The daemon auto-starts on first Grep hook call. Run `tokenix serve` manually only to pre-warm it.

## Tool Integration Model

### Claude Code
- Config: `PreToolUse` in `~/.claude/settings.json` or project `.claude/settings.local.json` (see setup above)
- Input: `{"tool_name":"Read","tool_input":{"file_path":"src/main.rs"}}`

### GitHub Copilot
- Config: `.github/copilot-instructions.md` + VS Code-compatible `.github/hooks/hooks.json`
- Input: `{"toolName":"view","toolArgs":"{\"path\":\"src/main.rs\"}"}`
- tokenix normalizes `view`/`read``Read`

### OpenAI Codex CLI
- Config: `~/.codex/hooks.json` for `PreToolUse` Bash rewrites + optional shell helpers under `~/.codex/`

## Agent Workflow (when working on this repo)

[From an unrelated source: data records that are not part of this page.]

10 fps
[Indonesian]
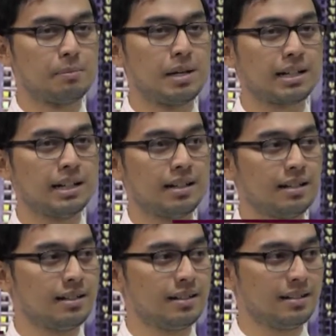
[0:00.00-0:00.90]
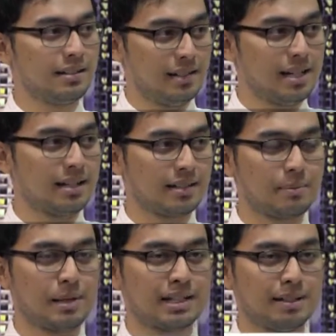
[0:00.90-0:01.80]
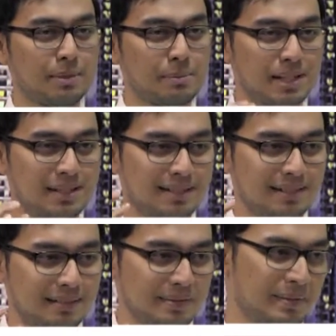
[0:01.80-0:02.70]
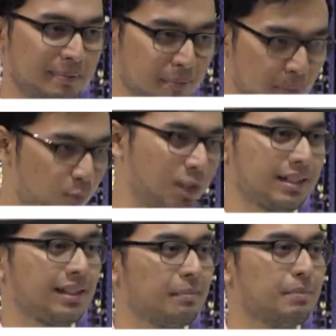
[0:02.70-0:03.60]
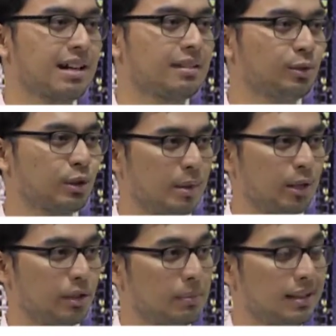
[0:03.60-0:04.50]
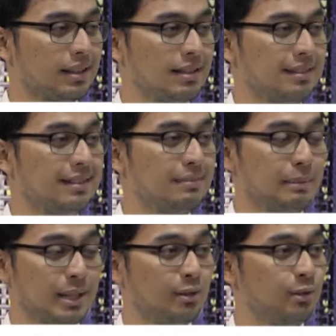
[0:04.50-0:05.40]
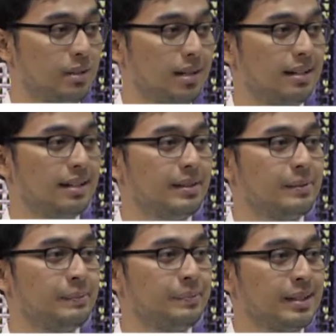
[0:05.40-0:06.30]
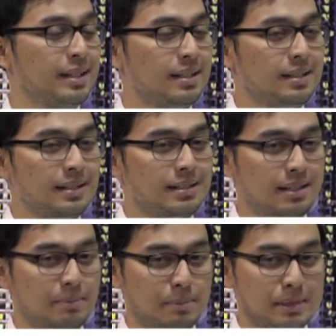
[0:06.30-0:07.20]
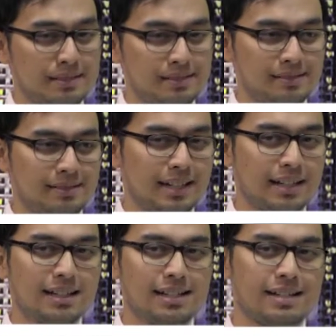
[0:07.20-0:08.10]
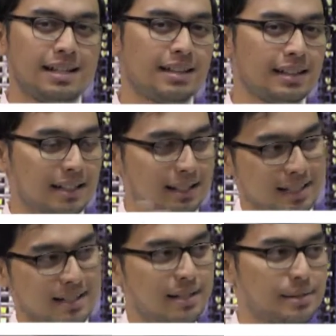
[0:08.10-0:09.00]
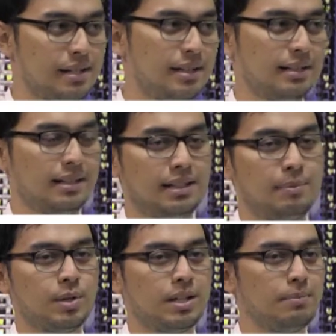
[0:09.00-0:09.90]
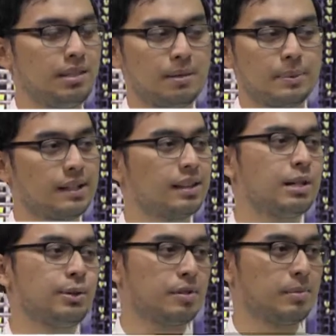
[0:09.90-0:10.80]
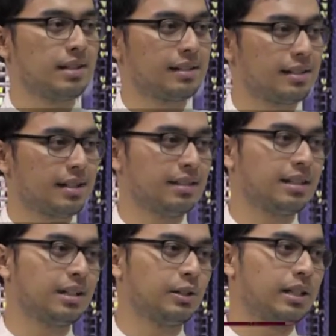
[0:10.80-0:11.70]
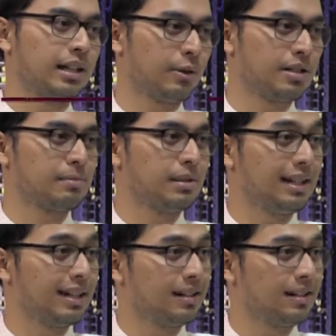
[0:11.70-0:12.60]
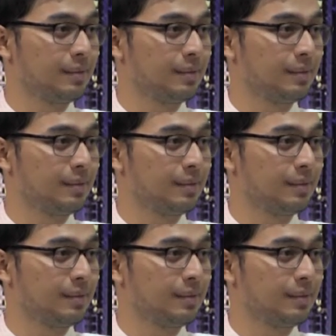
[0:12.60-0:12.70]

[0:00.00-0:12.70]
semakin, pasti akan maju ya ya semakin memang membuat kita berat untuk mengikuti uh -uh. perintah Allah memang itu ujiannya okay. jadi memang Ya kita lihat lagi tadi kisah mm -hmm. tadi. Ibrahim tidak pernah tahu Ismail akan digantikan oleh hewan sembelihan.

Before opening a large or unfamiliar file:

```bash
tokenix query "what you need to understand"
tokenix read <file>
```

Narrow context with:

```bash
tokenix read <file> --symbol <name>
tokenix read <file> --lines N-M
```

Only read a full file directly when tokenix shows it is small.

## Release

Releases are automated via GitHub Actions (`.github/workflows/release.yml`). Pushing to `main` auto-creates a version tag and GitHub Release with pre-built binaries for Linux, macOS, and Windows.

To trigger manually: push a commit to `main` — the workflow reads version from `Cargo.toml`.